For most of the goods, if the size of each item is different, what you need to do is to repeat the formula for each size and add up the volumes.

But one thing to remember is to exchange the unit of length, width and height into meter (m).

The conversion rate from CBM into Kg (depends on shipping method):

**Air transportation: 1 CBM = 167 Kg**

**Road transportation: 1 CBM = 333 Kg**

**Sea transportation: 1 CBM = 1000 Kg **

### 3. What is Total Gross Weight?

The total gross weight can be defined as the total weight of the product as well as the box or vessel in which it is contained. In order to get the total gross weight, you must add the mass of the transporting vessel.

Other than this, the weight of fuel is also added to the weight of the product and if the cargo is shipped by air, then the weight of the crew and the passengers are also added to the weight of the product in order to get the total gross weight.

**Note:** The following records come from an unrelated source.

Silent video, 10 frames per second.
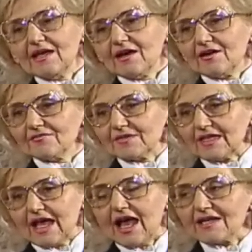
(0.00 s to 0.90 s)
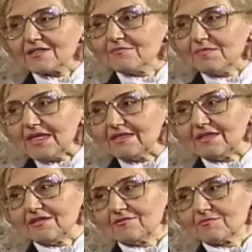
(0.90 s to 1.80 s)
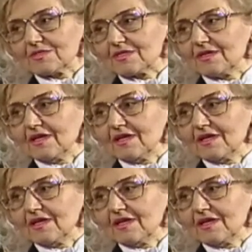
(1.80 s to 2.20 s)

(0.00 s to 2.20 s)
of the art mediums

**Chapter 8: What should be declared in a Container Bill of Lading? Net Weight vs Gross Weight?**

The answer of this is neither the net weight nor the gross weight, but the cargo gross weight, please do not confuse with the container gross weight.

The cargo gross weight is the weight of the item plus the weight of any wrapping and packing with it. For example, the product and the box etc.

In this case, tare weight does not cater the cargo gross weight. On the other hand, the container’s gross weight is the container’s tare weight, but the container’s net weight is equals to the cargo gross weight.

Thus, the cargo’s gross weight or the container’s net weight is the one which is to mentioned on the Bill of Lading and because of that, the net weight of the shipment becomes irrelevant in this case.

It is important to measure the weight of the shipment on the bill of lading. Because it helps the freight forwarder estimate the cost of shipment.

For the purpose, different shipping companies use this word differently while mentioning in the bill of lading. However, you must know that it is always the cargo gross weight or the container’s net weight.

For example, the MAERSK freight company states in theirs bill of lading simply just as ‘weight’.

The CMA-CGM and MSC freight lines state in theirs bill of lading as ‘gross cargo weight.’ And some other corporations state in theirs bill of lading as ‘gross weight’ or ‘total gross weight’.

**Chapter 9: FAQs About ****Gross Weight vs Net Weight**

### 1. How to calculate shipment weight per hundred?

To determine your billable weight you must have the current weight of the freight you are trying to move. Shipment weight per hundred can be calculated by dividing the actual weight of the cargo in pounds by 100.

### 2. What adds weight cost during shipping?

If the chargeable weight of the shipment is to be considered from the gross weight and the volumetric weight whichever is higher.

If the products are not arranged in an orderly manner in the boxes, it will increase the volumetric weight of the consignment, thus it will add your cost.

### 3. Does gross weight is same with volumetric weight?

No, gross weight and the volumetric weight are way much different from each other. Volumetric weight varies from dimension to dimension.

### 4. Which is bigger net weight vs gross weight?

Gross weight is always bigger than the net weight because it contains the weight of vessel and the packing as well. On the other hand, the net weight is only the weight of the item to be shipped.

**Conclusion**

It always will confuse the non-professionals that which weight need to be filled in the formal table. And from above information, you must know more about the terms of weight, including the differences of gross weight vs net weight, and the usage of other related terms.

The weight number of your cargo is very important, and it will definitely affect your shipping fee. Therefore, confirm again and again to get the right number is important for your business and can save your money on the shipping process.